I am so pleased to announce that this summer 2016, I will be attending the Deep Bay Residency through the Manitoba Arts Council in Riding Mountain National Park.
I will be creating new work that investigates the shifting ground between the sacred and forgotten; the effects of defunct rail-lines in Manitoba. Composed of medium-format photography, video, audio and text, this project strives to create an alternate archive of stories and images that are not in the history books, rather those that live in the memory of the people, communities and land effected by the railway.
Realized through photographs, text and postcard installations, this work calls attention to the memory site. The memory site concept comes from a text that inspired this new work, Pierre Nora’s volume “Le Lieux de Memoire”. In this volume, he speaks about memory as being site-specific; it is based from the land, the land gives birth to identity and in-turn national culture is formed. Nora describes the memory site as a non-material entity that ties a nation and its people together. Although his monumental text is based in France, I felt myself drawing similar parallels to Canada. From this notion, I have been exploring further the idea of how culture is rooted in the soil; how every citizen is tied to the ground they live on: whether it be through growing food, cultural traditions, everyday rituals, leisure activities or weather. The memory-site for this work offers a term and platform that binds the experience of navigating the land (on-foot reconnaissance and interaction with the defunct rail lines/ monuments) and the recorded personal narrative.

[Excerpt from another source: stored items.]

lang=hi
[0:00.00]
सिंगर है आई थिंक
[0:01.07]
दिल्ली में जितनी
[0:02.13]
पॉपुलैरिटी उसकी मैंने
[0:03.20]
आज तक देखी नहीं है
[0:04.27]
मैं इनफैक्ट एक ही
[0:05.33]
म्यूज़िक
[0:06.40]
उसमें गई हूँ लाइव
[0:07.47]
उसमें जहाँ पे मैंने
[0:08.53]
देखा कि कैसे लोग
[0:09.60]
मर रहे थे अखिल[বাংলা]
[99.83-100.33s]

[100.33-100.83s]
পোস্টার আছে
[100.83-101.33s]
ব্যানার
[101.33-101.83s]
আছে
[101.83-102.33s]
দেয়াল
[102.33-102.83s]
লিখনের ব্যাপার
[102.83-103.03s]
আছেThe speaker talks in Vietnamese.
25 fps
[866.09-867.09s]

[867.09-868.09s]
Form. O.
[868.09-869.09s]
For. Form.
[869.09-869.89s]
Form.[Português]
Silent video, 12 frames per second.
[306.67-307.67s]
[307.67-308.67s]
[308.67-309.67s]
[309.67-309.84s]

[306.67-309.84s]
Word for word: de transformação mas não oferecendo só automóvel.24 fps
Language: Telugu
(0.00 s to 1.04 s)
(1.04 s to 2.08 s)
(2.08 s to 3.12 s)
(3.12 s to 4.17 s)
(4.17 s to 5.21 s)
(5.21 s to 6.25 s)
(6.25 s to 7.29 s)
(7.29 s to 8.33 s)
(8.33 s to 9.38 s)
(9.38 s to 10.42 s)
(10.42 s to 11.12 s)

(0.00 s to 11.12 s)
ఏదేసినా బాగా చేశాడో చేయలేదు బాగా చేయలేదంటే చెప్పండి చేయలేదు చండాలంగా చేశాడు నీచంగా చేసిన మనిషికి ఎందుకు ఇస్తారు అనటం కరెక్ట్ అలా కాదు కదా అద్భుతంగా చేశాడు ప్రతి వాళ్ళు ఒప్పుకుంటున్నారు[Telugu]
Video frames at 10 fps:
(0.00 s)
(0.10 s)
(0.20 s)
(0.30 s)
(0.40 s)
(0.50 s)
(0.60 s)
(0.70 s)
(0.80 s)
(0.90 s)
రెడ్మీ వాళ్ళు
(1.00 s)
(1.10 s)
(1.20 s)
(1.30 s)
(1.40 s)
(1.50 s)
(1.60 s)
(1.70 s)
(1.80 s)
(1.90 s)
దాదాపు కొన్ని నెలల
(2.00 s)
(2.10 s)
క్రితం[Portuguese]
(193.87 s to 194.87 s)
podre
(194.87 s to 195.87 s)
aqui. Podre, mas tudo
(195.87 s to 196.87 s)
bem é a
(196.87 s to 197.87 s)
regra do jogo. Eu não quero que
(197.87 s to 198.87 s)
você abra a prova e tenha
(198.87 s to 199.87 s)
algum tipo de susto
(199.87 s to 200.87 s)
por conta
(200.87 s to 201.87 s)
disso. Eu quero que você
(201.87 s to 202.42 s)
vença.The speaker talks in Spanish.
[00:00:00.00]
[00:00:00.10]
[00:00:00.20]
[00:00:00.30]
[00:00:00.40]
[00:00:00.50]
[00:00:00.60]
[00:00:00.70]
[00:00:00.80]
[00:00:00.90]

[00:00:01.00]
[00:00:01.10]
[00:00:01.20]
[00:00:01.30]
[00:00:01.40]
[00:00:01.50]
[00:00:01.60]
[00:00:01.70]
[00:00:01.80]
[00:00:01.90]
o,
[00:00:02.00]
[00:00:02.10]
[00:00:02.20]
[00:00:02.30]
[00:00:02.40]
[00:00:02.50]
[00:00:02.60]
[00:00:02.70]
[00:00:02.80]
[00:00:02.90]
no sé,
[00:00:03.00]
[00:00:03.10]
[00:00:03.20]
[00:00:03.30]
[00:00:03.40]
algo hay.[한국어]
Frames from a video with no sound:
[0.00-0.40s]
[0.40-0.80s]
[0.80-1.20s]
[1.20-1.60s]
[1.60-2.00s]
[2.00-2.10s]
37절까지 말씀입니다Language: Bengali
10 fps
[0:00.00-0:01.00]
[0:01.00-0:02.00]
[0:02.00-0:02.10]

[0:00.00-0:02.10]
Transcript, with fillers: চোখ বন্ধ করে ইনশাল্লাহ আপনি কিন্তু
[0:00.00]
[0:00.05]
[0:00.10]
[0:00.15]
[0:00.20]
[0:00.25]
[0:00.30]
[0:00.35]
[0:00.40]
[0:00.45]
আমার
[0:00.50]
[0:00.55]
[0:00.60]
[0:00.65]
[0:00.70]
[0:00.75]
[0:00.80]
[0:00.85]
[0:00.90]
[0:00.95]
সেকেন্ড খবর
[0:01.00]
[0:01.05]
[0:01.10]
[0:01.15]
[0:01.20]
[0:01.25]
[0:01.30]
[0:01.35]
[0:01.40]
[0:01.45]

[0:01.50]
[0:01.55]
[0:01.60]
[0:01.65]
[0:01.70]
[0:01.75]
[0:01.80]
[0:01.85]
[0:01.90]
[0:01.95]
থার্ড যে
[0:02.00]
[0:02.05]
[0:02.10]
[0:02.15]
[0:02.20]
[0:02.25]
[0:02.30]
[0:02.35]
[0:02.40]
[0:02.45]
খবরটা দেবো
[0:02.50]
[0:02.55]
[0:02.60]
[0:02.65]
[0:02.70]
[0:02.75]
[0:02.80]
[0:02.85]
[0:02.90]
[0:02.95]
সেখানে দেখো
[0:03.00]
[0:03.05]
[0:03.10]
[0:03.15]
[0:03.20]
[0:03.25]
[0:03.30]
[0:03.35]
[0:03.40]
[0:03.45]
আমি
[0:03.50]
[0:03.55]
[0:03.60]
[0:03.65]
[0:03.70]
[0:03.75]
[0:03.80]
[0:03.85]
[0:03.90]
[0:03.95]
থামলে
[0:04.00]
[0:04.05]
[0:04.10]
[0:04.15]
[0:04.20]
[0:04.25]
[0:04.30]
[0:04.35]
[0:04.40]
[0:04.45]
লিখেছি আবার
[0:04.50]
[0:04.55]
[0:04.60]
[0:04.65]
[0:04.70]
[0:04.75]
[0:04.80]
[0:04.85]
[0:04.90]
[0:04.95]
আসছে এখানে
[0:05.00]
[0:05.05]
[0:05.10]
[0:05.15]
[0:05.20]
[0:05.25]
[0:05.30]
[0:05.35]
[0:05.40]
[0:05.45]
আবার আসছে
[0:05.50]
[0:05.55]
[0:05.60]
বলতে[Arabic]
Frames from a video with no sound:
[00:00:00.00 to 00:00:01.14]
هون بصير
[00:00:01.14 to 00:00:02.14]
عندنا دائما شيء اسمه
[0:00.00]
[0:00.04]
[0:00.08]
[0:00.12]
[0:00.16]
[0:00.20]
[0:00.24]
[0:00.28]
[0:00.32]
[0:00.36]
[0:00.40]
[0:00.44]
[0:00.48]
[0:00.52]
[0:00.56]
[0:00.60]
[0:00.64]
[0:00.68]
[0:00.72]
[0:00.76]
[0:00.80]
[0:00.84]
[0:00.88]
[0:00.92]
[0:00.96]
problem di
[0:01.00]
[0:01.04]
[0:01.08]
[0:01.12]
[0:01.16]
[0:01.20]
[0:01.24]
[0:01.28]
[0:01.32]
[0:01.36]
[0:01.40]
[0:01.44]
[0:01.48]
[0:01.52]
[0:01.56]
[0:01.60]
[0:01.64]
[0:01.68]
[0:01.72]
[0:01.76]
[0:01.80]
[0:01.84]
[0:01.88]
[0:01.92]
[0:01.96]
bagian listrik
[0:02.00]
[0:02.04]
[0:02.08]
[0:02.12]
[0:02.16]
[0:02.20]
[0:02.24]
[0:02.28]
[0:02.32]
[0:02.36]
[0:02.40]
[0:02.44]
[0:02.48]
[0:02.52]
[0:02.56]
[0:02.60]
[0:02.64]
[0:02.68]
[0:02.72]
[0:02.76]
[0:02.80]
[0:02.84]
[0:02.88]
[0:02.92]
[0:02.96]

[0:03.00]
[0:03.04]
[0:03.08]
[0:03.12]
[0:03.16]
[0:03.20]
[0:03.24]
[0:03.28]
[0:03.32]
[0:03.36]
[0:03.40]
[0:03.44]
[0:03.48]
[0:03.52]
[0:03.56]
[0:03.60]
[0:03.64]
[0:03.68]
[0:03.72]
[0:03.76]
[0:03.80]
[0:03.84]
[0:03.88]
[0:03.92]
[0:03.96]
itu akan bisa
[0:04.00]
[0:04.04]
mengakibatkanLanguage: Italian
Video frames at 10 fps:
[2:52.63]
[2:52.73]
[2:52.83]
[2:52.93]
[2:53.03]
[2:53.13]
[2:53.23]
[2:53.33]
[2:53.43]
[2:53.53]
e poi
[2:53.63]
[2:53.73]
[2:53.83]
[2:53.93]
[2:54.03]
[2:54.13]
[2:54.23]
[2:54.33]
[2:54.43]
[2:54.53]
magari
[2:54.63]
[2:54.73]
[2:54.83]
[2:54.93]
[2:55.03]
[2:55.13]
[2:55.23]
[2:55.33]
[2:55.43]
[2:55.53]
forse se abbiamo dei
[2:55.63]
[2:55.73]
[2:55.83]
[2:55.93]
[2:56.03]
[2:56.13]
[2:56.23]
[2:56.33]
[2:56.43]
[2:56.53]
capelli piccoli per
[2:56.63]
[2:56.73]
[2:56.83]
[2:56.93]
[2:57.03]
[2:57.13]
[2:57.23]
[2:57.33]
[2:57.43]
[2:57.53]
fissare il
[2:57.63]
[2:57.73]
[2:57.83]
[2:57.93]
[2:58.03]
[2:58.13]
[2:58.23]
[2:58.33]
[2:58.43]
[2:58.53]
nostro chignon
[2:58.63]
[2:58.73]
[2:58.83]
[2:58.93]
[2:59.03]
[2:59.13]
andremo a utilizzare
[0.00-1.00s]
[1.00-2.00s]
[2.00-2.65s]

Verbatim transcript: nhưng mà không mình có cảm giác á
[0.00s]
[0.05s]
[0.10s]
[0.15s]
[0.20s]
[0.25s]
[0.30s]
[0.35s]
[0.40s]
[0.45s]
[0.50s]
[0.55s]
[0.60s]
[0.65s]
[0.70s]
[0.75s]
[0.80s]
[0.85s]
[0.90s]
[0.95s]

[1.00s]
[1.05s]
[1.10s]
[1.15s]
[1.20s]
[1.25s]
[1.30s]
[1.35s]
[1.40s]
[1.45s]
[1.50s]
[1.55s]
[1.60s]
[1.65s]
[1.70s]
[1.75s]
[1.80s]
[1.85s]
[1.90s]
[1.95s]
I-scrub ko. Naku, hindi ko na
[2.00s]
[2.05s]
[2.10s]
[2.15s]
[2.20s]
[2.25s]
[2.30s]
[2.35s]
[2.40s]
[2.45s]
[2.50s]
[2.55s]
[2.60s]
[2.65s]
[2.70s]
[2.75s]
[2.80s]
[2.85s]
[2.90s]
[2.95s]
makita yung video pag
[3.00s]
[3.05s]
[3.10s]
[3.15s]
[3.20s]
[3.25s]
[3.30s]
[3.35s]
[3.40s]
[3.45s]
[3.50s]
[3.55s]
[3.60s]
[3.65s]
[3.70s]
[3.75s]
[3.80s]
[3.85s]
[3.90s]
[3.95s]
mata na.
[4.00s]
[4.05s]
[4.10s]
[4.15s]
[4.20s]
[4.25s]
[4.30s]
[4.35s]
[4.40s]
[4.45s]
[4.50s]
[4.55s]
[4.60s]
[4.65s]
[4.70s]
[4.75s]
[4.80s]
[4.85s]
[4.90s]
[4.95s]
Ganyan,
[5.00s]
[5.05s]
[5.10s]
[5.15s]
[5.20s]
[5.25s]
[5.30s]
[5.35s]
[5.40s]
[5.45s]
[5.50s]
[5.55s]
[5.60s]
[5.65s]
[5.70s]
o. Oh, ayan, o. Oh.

Negotiating Spaces is an evolving art installation that works to continue an intergenerational dialogue about Canadian perception of space and the effect of the railway on Canadian memory and identity. This project uses contemporary Canadian train culture as a lens through which we can re-contextualize our daily movement, memories and re-write our shared histories. One of the main goals in this new work will be to continue the conversation around three specific questions that I carry with me “who was here on this land before me? Who and what is a part of the picture or left out of that frame, and how does this affect Canadian Identity today? I think about these questions everyday and they push me to engage with the hard conversations that need to happen to bring history and memory together today.